WHAT YOU SHOULD DO:
Print every entry below again exactly as written, skipping the pictures.

#### EXCERPTED DATA

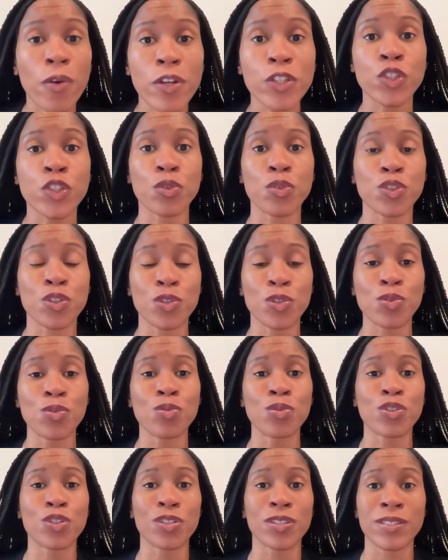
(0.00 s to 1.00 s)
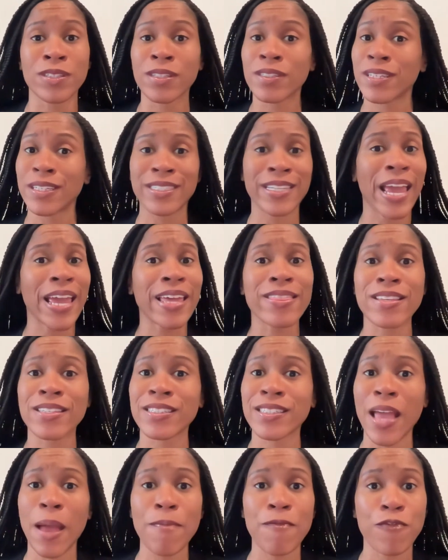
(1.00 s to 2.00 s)
you to take the
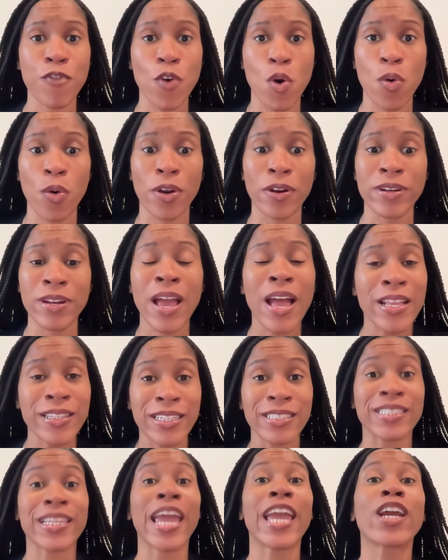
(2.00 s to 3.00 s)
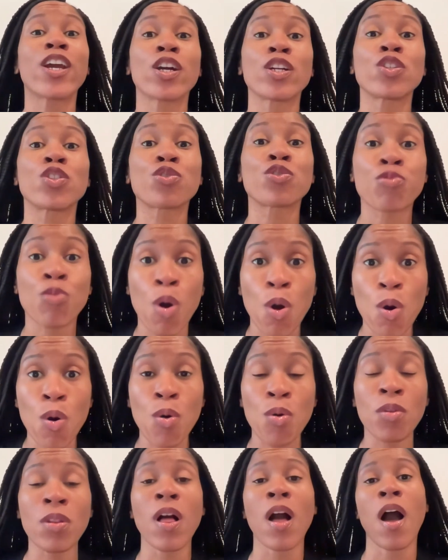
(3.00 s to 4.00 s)
step forward, to take
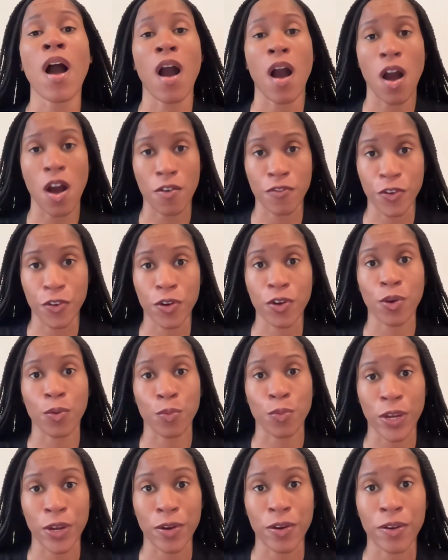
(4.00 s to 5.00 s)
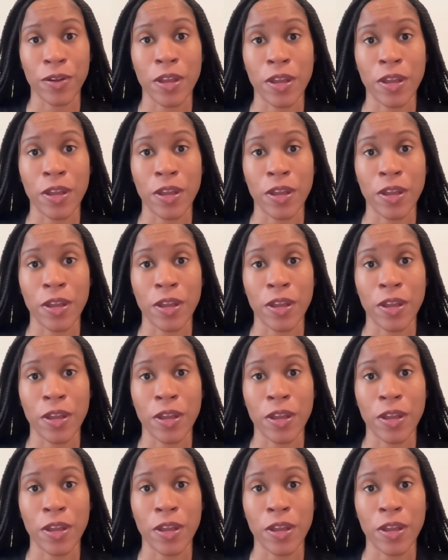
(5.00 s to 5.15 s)
control of your career.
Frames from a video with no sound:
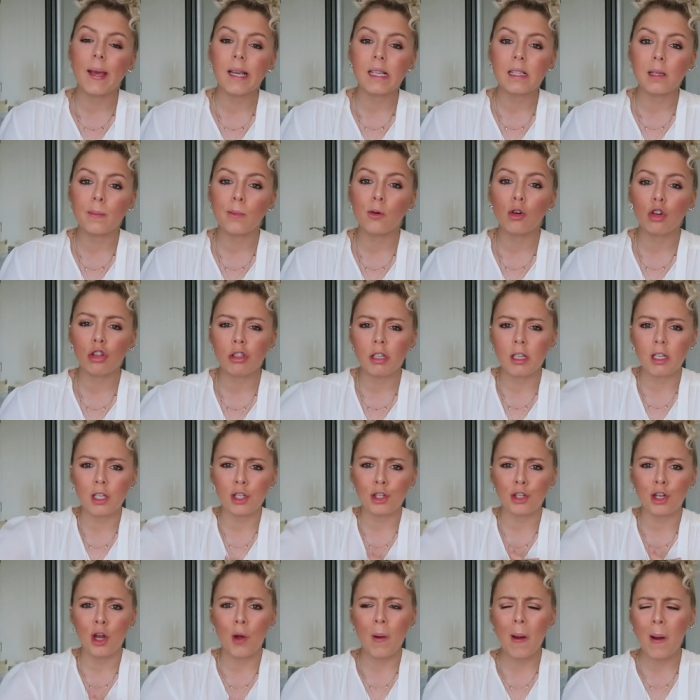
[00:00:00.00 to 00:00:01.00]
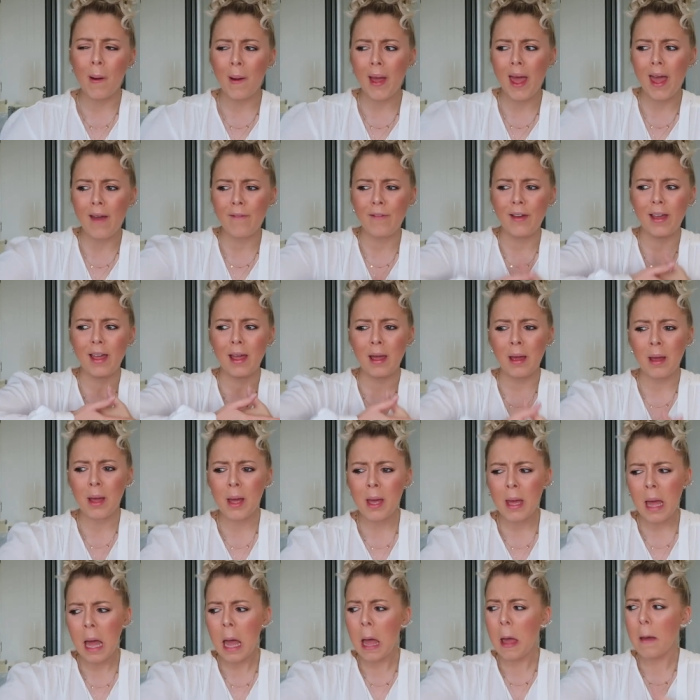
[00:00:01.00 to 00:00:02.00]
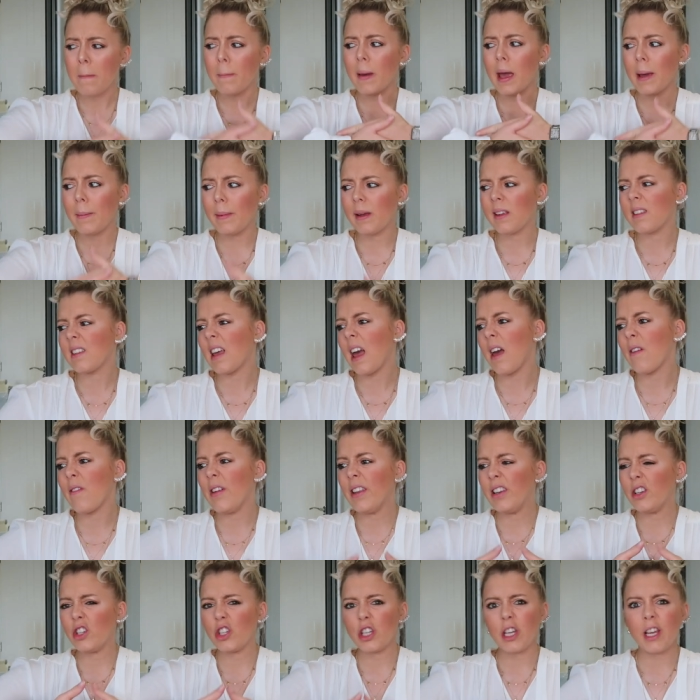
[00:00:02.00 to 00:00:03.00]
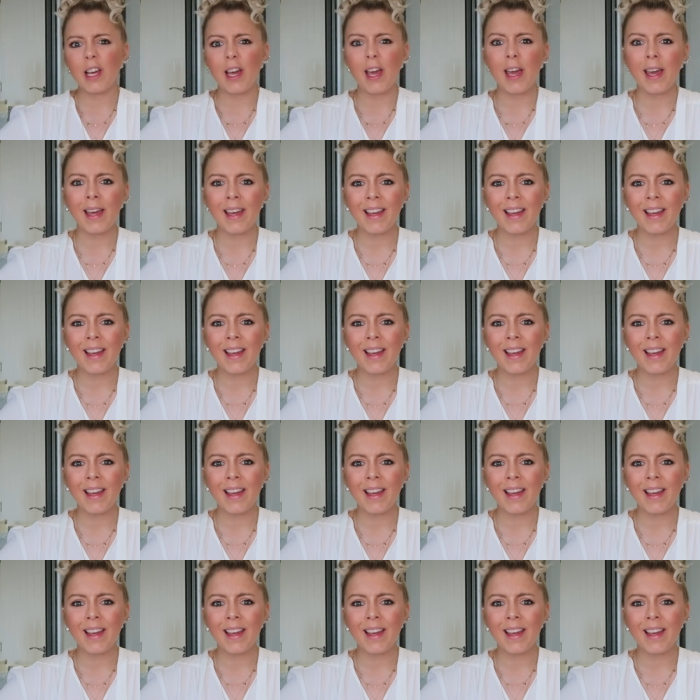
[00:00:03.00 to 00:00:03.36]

be supported because you know how heavy babies get eventually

########

EXERCISE OUTPUT:
(0.00 s to 1.00 s)
(1.00 s to 2.00 s)
you to take the
(2.00 s to 3.00 s)
(3.00 s to 4.00 s)
step forward, to take
(4.00 s to 5.00 s)
(5.00 s to 5.15 s)
control of your career.
Frames from a video with no sound:
[00:00:00.00 to 00:00:01.00]
[00:00:01.00 to 00:00:02.00]
[00:00:02.00 to 00:00:03.00]
[00:00:03.00 to 00:00:03.36]

be supported because you know how heavy babies get eventually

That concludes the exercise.